Add a bit of red wine, worcestershire sauce and marmite

make mashed potato for the top

GreatOrmondSt · 02/03/2010 11:34

Here's a recipe I found on Mydish for a Veggie Shepherds pie

Ingredients

1 Large Red Onion
1 Tbsp Olive Oil
2 Carrots Peeled and Chopped
1 Green Pepper Sliced
2 Tbsp Fresh Rosemary Chopped
1 Tin Chopped Tomatoes
1 Tin Mixed Beans
900g Sweet Potatoes Peeled and Chopped
80g Mature Cheddar Cheese
200ml Red Wine (Vegetarian)

Method

Method

  1. Preheat the oven to 180°C, gas mark 4.
  1. Heat the olive oil in a large pan, add the onion and cook for 3-4 minutes until softened. Stir in the carrots and pepper, and cook for a further 2-3 minutes, stirring occasionally.
  1. Pour in the red wine, add the rosemary and simmer for 2-3 minutes until reduced by half. Stir in the tomatoes and beans. Cover and cook for 15-20 minutes, or until the vegetables are tender. Transfer to a 2-litre shallow ovenproof dish.
  1. Meanwhile, cook the sweet potatoes in boiling water for about 10 minutes until tender. Drain and mash with half of the cheese. Season to taste, then spoon it over the vegetable mixture. Scatter over the remaining cheese and place in the oven.
  1. Cook for 20 minutes until golden and bubbling. Serve with your Dad's favourite vegetables.
MrsFlittersnoop · 02/03/2010 11:38

I find that substituting Aduki beans or brown lentils for Quorn mince works best - they stay quite firm and have a nice "nutty" texture. Adding mushrooms is good too - they add bulk without adding calories and soak up the spices and other flavours.

BornToFolk · 02/03/2010 11:50

Thanks everyone! I think I have a tin of green lentils kicking around somewhere, so may make use of that. I like the idea of adding some red wine and marmite too.

OP posts:
OtterInaSkoda · 02/03/2010 11:55

Here's mine: Shepherdess pie

exexpat · 02/03/2010 12:00

My mother used to make something called Red Dragon Pie, which was basically shepherd's pie made with aduki beans - I don't have the recipe she used (this was in the early 80s so it was probably from a Rose Elliott book or similar) but there are lots of versions knocking around on the internet. This one sounds very similar. Brings back memories - must try it out on my DCs...
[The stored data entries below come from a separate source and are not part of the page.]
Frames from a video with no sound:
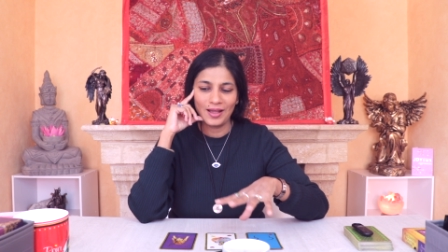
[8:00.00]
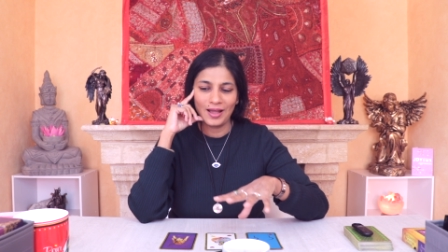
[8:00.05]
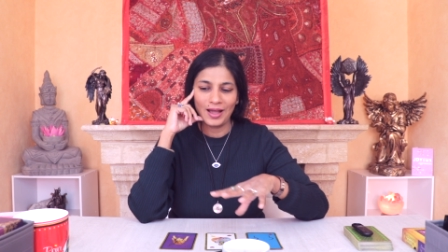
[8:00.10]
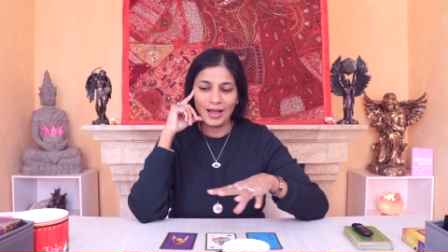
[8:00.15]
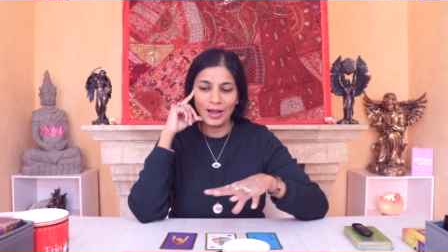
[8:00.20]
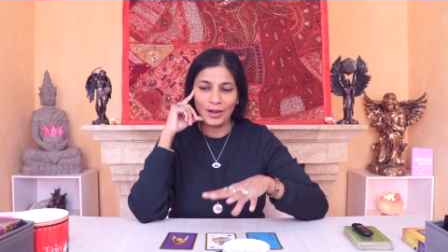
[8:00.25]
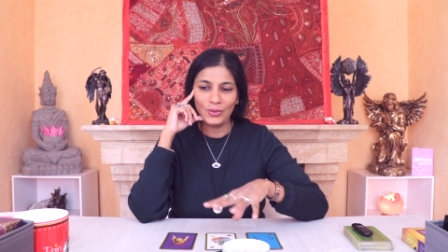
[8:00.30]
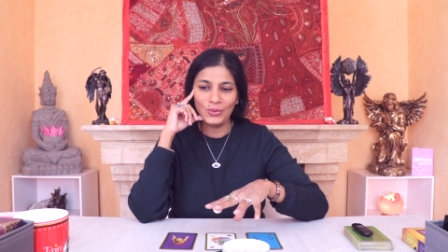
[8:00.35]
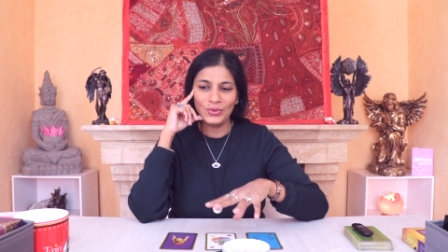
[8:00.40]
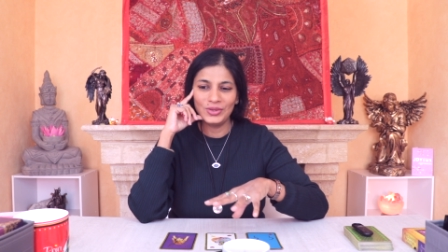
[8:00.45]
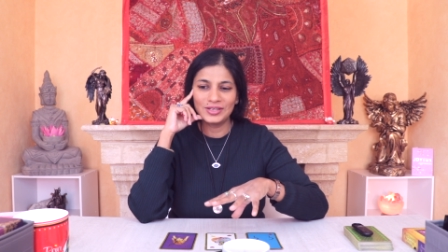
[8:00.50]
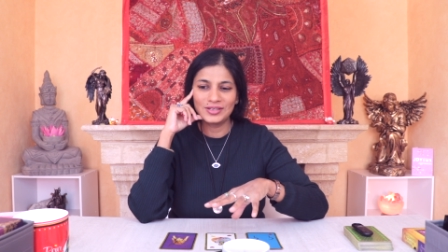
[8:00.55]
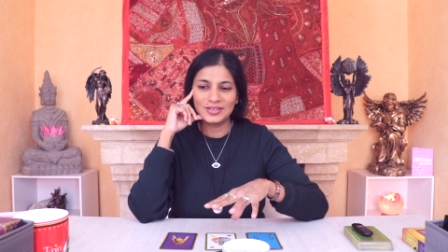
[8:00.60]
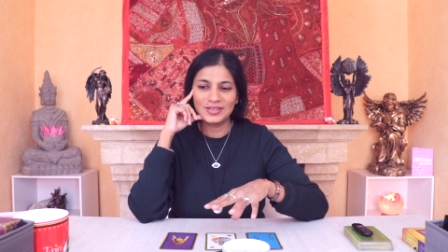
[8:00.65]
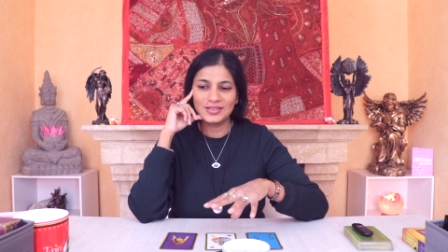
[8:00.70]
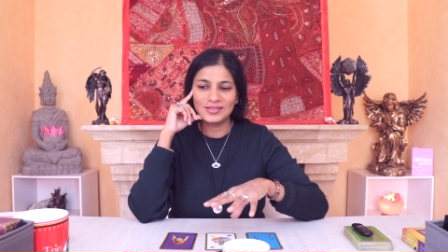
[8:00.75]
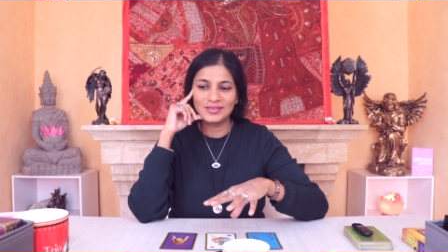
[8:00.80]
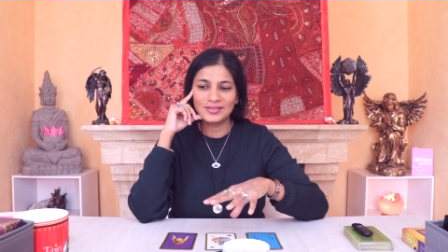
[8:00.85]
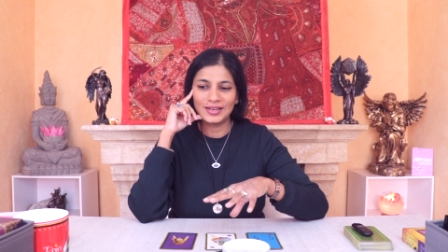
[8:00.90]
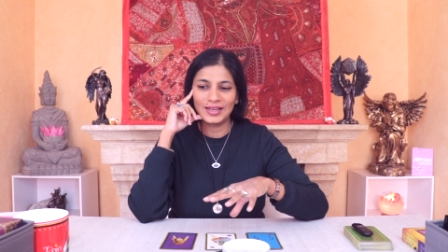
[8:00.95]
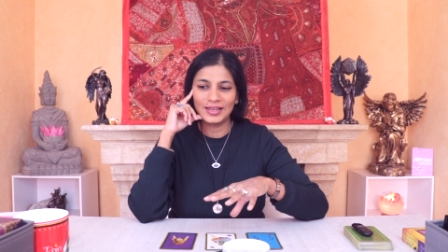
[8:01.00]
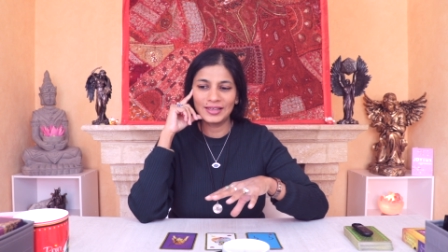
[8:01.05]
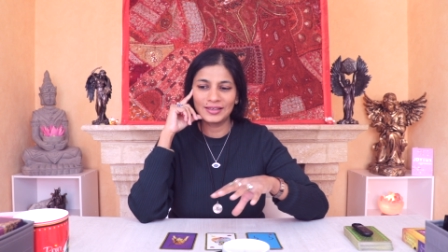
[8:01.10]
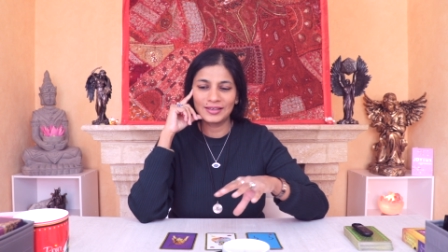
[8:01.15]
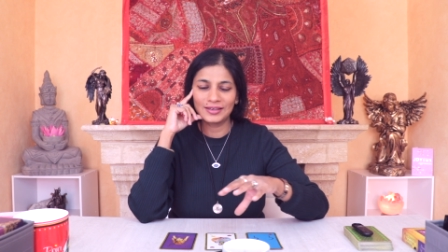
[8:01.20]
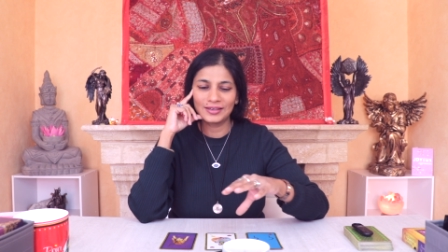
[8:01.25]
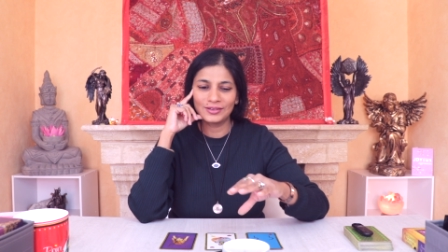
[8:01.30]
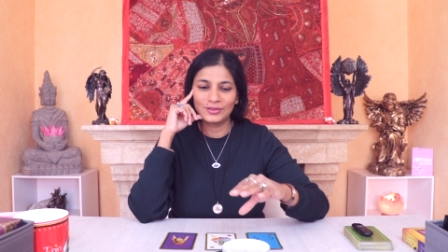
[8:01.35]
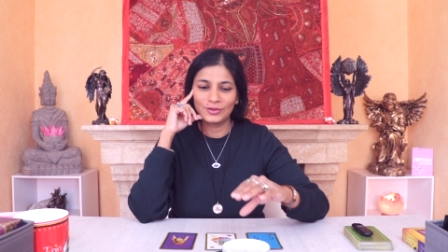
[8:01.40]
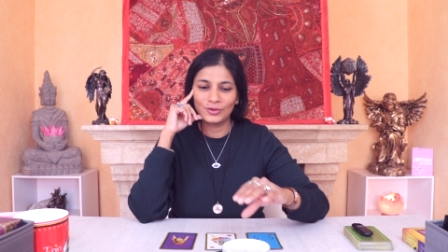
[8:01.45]
how it is,
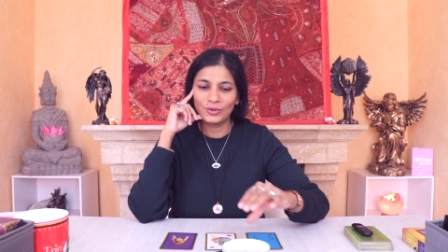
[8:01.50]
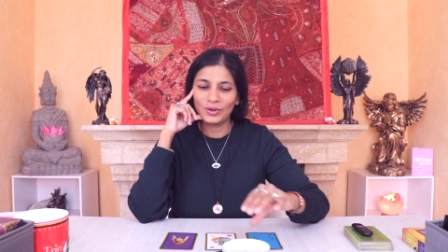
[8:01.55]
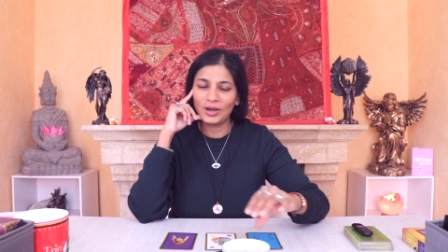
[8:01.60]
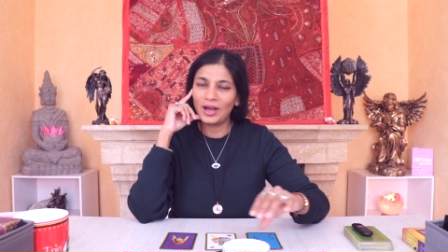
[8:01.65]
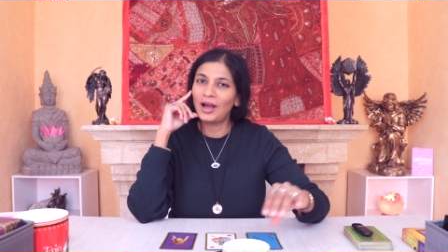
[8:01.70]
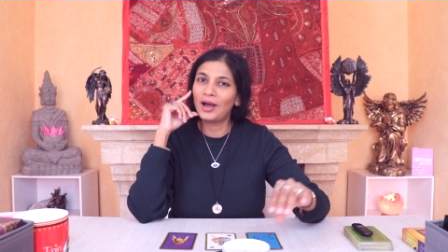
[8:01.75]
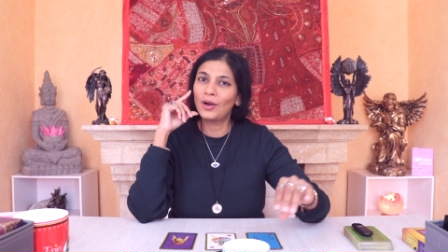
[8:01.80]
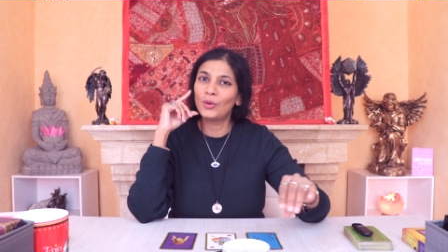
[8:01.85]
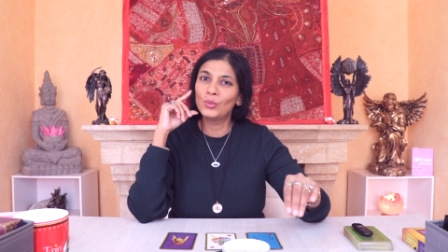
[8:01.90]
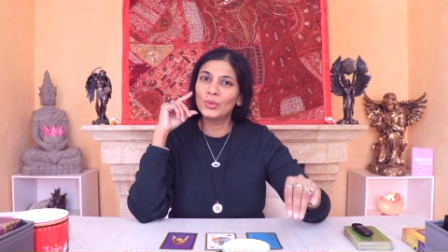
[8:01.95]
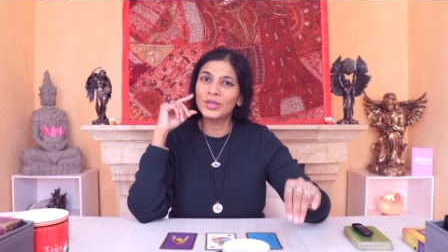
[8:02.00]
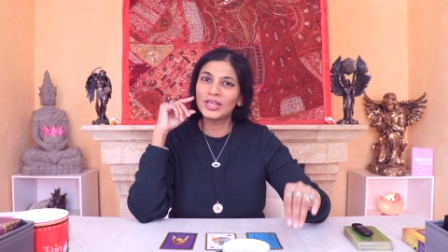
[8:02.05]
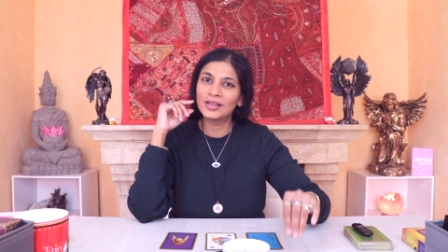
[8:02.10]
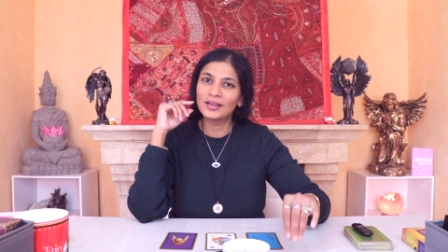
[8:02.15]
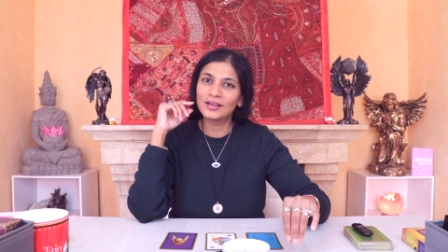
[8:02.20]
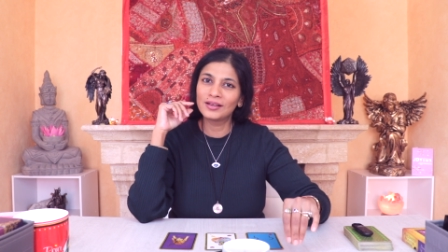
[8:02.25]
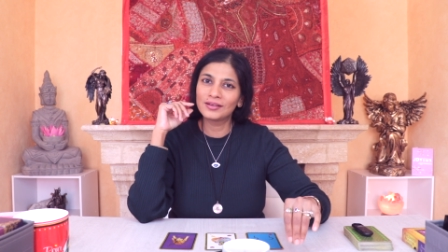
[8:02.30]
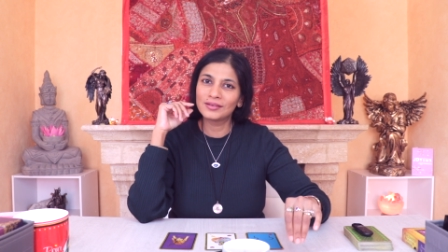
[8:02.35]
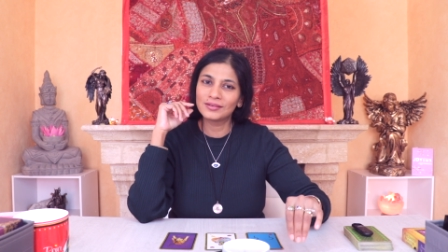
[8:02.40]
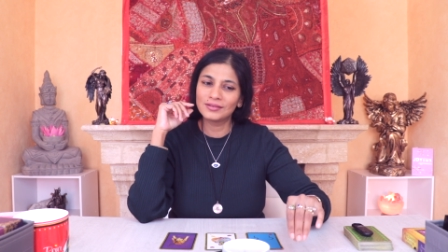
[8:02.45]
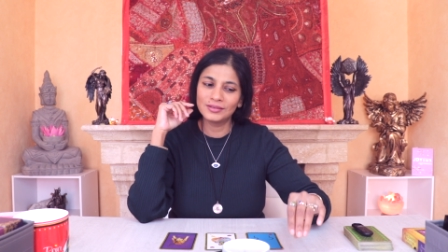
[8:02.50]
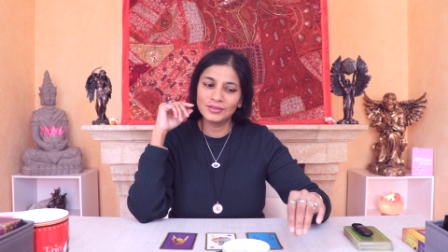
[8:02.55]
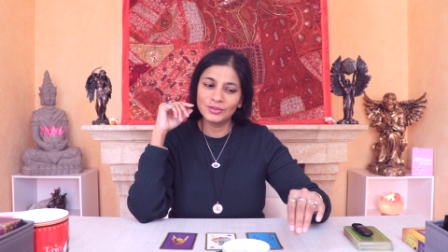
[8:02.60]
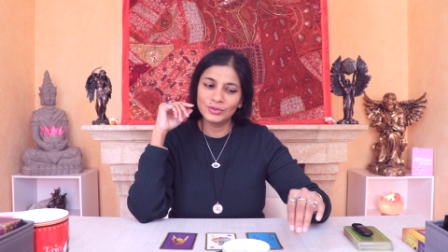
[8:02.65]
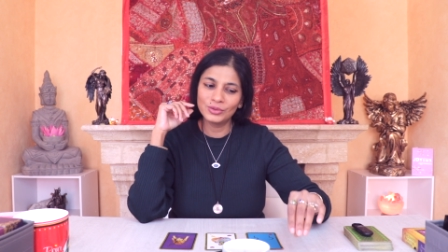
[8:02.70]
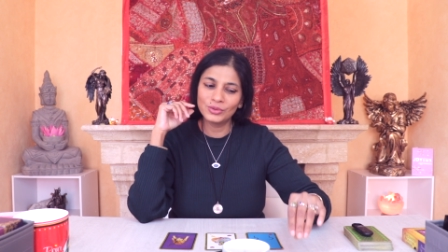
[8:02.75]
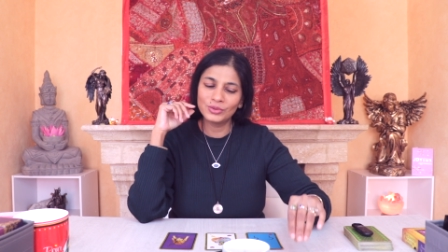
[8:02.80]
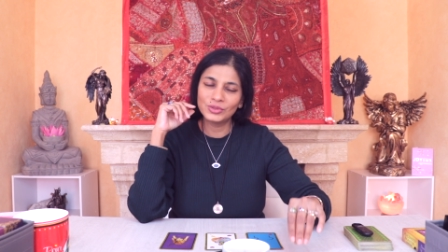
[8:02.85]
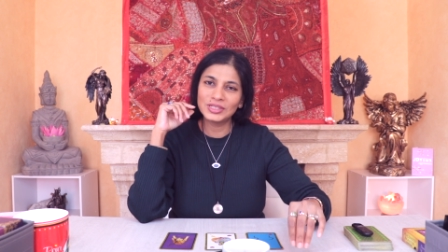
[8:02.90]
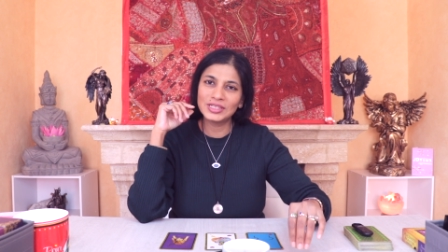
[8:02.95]
like, how we,
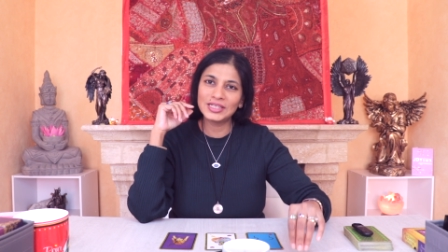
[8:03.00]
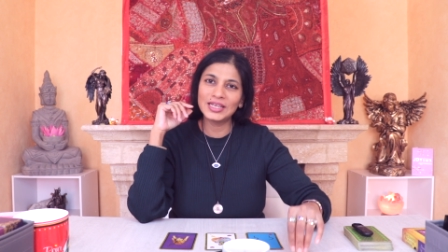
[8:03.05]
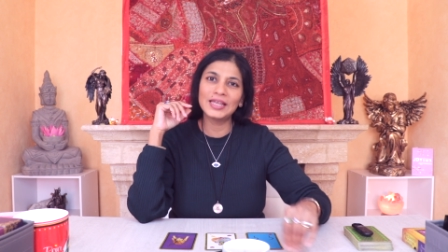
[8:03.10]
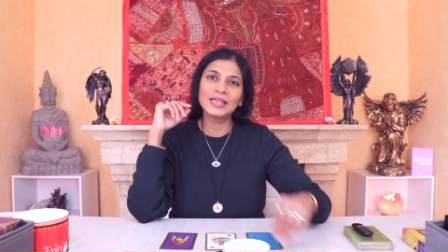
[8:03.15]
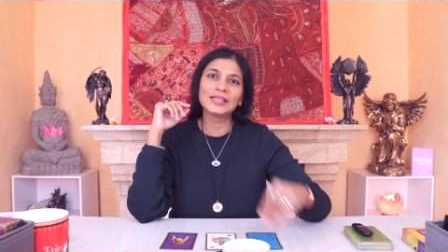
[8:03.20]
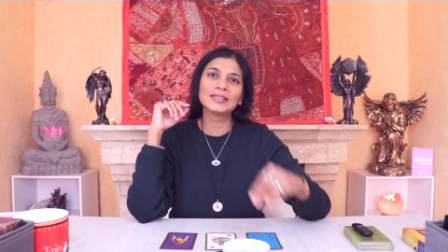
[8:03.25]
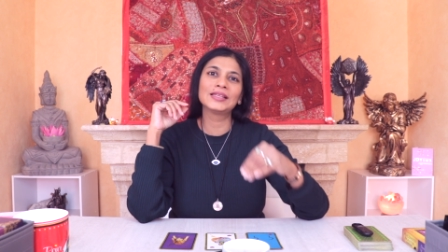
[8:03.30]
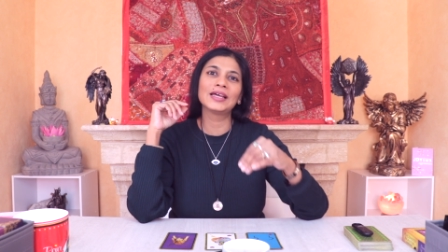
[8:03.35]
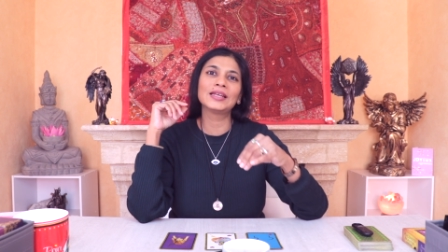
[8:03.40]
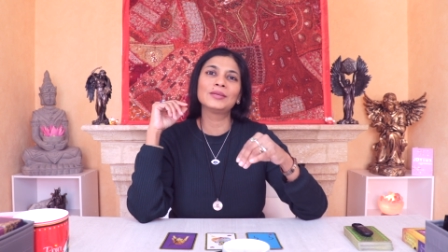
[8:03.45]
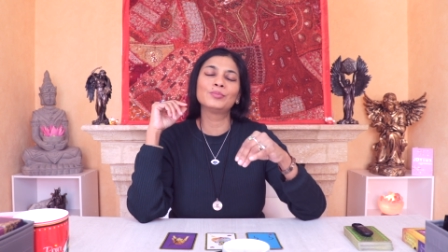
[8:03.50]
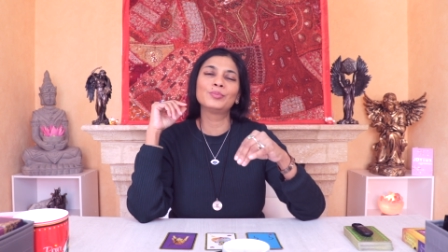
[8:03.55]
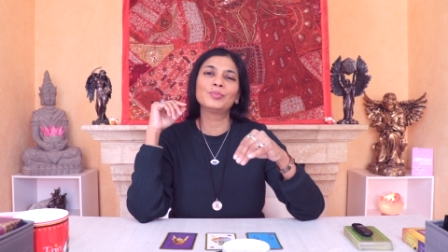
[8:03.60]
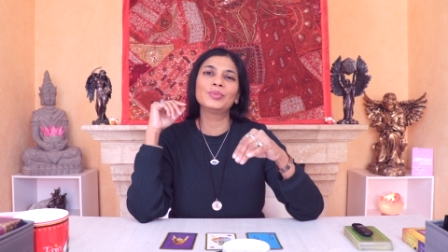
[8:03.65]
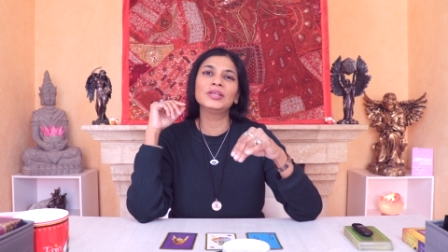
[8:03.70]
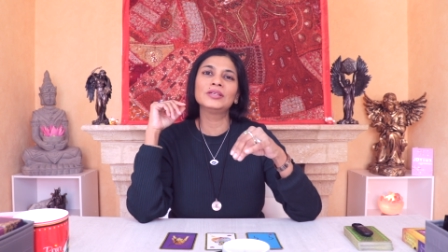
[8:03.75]
take that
GreatOrmondSt · 03/03/2010 16:33

hmmm...these recipes all look great and if anyone has seen my recent quorn thread, you'll know I'm a bit off mince at at the moment so will certainly be giving some of these a go!

elliedodger · 04/03/2010 16:59

I think lentil or bean based Shepherd's pie works really well with an interesting mash on top. Something a bit less starchy than plain potatoes is good. Carrot, swede and sweet potato mash is lovely.